Middle aged PC users routinely ignore warnings that sites may harm their computers - and that figure has doubled since 2011, according to research by ESET Ireland.

People aged 35-44 are now twice as likely to disregard warnings about attack websites as they were two years ago, according to a survey conducted by ESET Ireland. One in five users will now ignore the warning and visit websites anyway.

Urban Schrott, ESET Ireland's Cybercrime Analyst points out that risky behaviour is growing across all categories - and overall, just 52% comply with warnings.
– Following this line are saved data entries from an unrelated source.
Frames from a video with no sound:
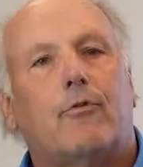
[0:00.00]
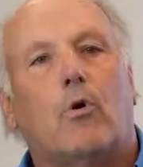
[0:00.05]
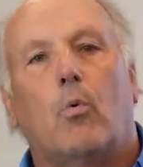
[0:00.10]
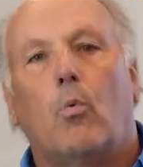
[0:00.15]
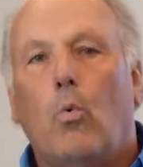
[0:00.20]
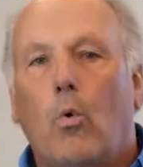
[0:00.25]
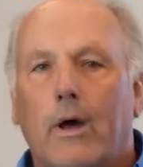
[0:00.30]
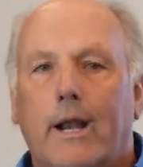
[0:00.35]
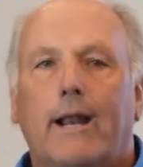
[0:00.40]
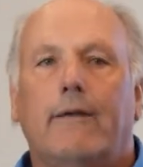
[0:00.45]
for
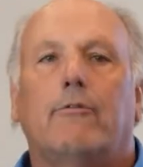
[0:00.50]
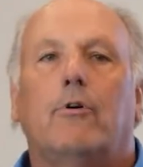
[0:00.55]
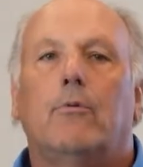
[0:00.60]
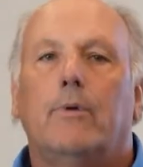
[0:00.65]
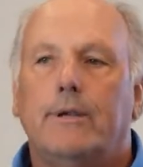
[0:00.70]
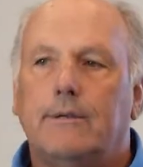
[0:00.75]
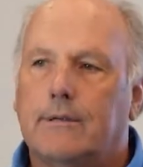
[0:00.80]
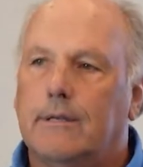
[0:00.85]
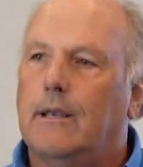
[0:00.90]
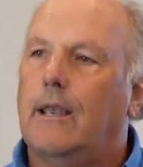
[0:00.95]
whatever
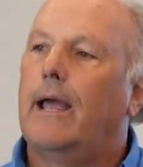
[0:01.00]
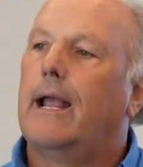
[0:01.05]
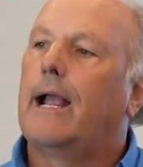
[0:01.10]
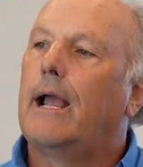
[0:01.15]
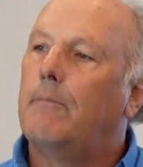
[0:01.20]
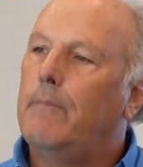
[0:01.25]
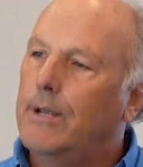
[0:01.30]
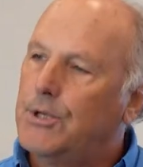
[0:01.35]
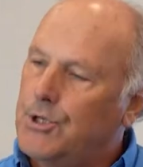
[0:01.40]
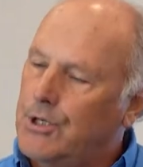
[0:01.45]
reason. Like
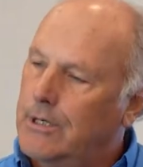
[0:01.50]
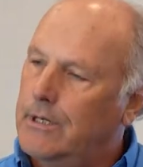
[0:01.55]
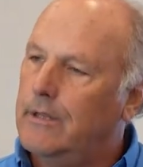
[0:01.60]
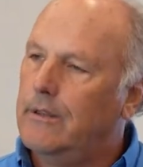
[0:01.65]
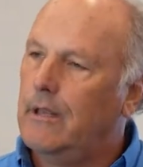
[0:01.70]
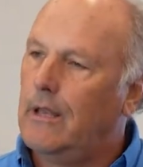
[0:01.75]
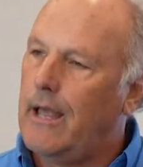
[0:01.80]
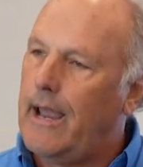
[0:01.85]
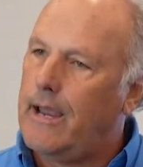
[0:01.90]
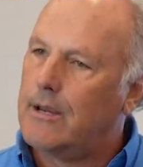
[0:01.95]
I mentioned
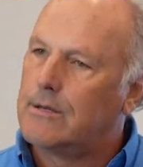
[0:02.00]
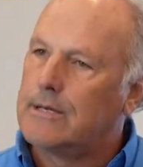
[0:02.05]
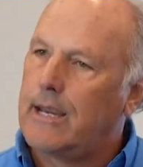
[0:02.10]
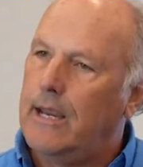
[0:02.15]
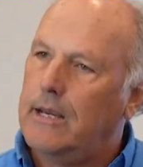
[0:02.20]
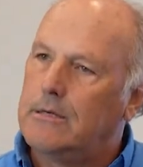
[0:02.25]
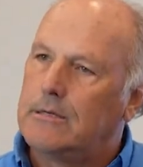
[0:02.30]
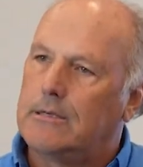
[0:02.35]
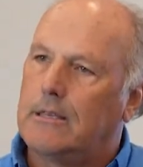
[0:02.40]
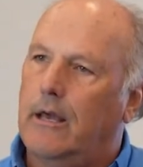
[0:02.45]
in the last
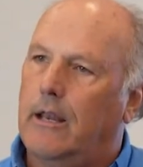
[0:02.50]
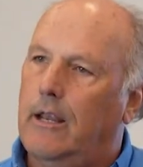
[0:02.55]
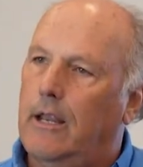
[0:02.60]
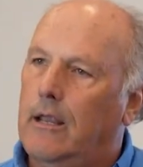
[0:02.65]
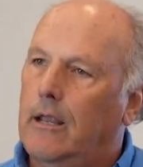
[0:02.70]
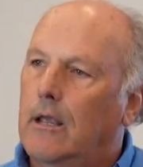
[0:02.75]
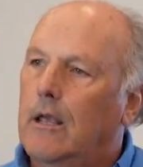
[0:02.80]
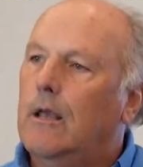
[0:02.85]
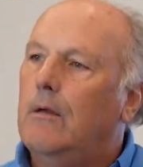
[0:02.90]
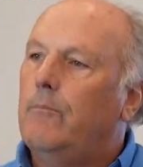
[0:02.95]
case study,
A recent study by UC Berkeley researchers found that   “warning fatigue” means important alerts over site security can be completely ignored - due to the frequency of warnings built into browsers such as Chrome.

Users of Google’s Chrome ignored SSL warnings (relating to a secure protocol used for passwords, internet transactions and banking) 70.2% of the time, a study of 25 million real-life warnings found. A full We Live Security report of the  research can be found here.

Younger users are more sensible - at least when it comes to antivirus warnings - with 15-24 year olds now 11% more likely to comply with warnings (46% compared to 35% in 2011 in two surveys conducted by Irish firm Amárach Research.

Of those polled, 19% stayed on a website they were warned about (rising from 15%), 24% ignored the warning when they tried to open a potentially infected file or program (again rising from 14%).

Both of these could lead to serious malware infections - particularly if users do not regularly update software such as their browser.

“ Malware is not used just to annoy users, but to steal their passwords, banking and credit card details, entangle them in scams and fraud, etc., all things that can have serious financial consequences,” says Schrott.

“Is visiting that one dodgy site really worth that risk? Can we seriously expect our information superhighway traffic to be safe, if only one half of the drivers notices the traffic lights, one quarter willingly ignores them and one in twelve drives without brakes?